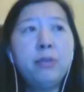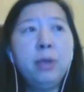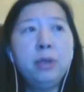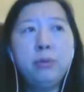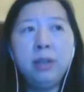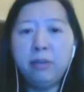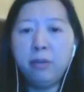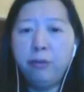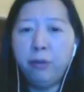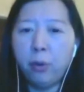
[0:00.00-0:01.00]
3 to
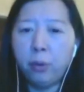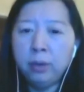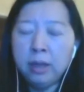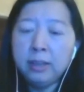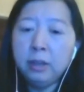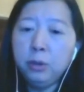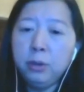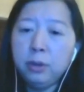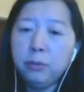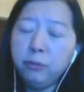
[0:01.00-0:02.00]
level 4, then
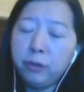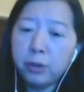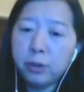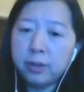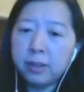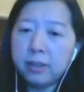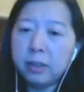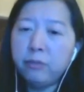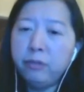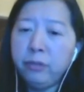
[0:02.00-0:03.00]
your virtual
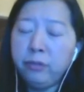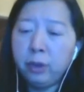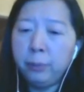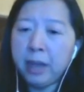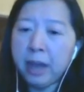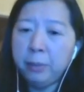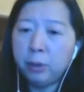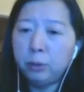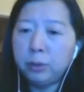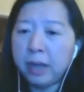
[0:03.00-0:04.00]
assistant will be
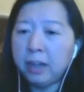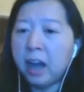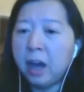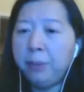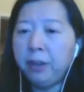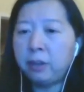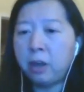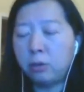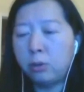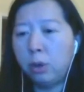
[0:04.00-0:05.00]
able to take complete
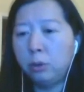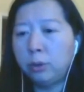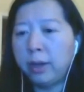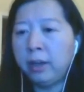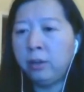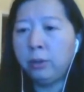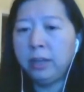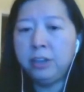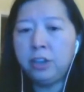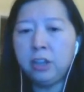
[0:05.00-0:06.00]
control to handle
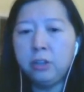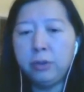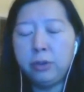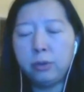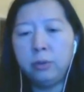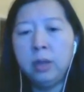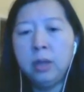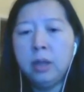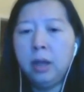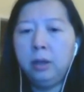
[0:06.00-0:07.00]
each individual
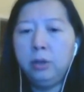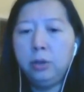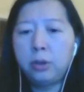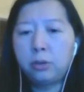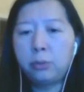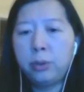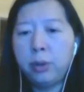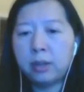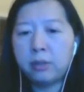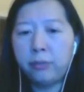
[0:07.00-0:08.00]
user's
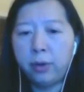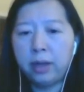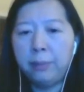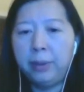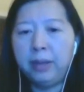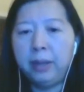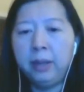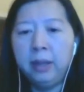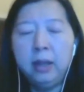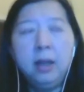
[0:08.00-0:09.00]
request for a
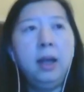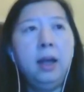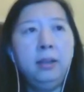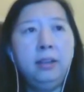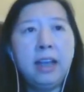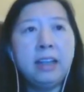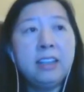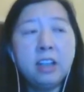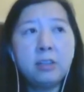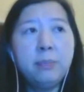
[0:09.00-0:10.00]
company. That
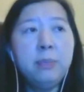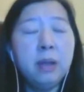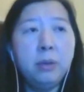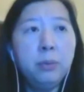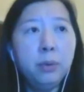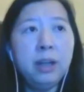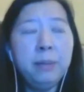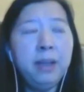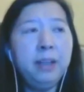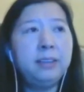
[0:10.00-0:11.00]
just really
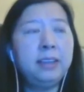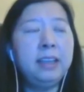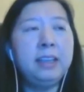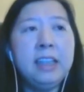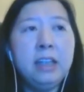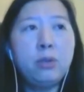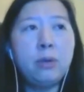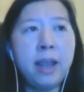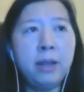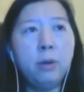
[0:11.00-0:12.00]
means it needs to
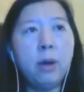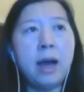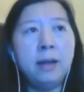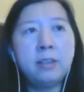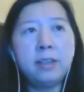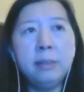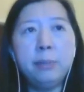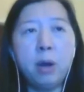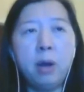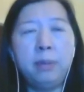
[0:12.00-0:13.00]
handle unseen
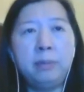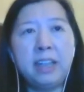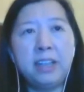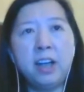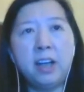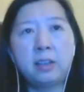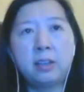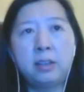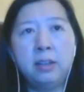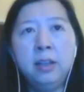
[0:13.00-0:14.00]
problems and
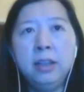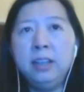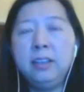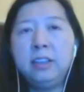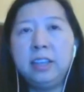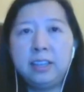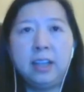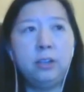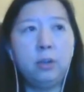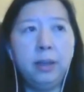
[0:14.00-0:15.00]
tasks in the
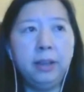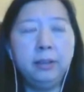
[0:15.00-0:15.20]
design domain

*WHAT YOU ARE ASKED TO DO*:
In the copy, include no pictures, but repeat the listing exactly.

*FINISHED EXERCISE*:
[0:00.00-0:01.00]
3 to
[0:01.00-0:02.00]
level 4, then
[0:02.00-0:03.00]
your virtual
[0:03.00-0:04.00]
assistant will be
[0:04.00-0:05.00]
able to take complete
[0:05.00-0:06.00]
control to handle
[0:06.00-0:07.00]
each individual
[0:07.00-0:08.00]
user's
[0:08.00-0:09.00]
request for a
[0:09.00-0:10.00]
company. That
[0:10.00-0:11.00]
just really
[0:11.00-0:12.00]
means it needs to
[0:12.00-0:13.00]
handle unseen
[0:13.00-0:14.00]
problems and
[0:14.00-0:15.00]
tasks in the
[0:15.00-0:15.20]
design domain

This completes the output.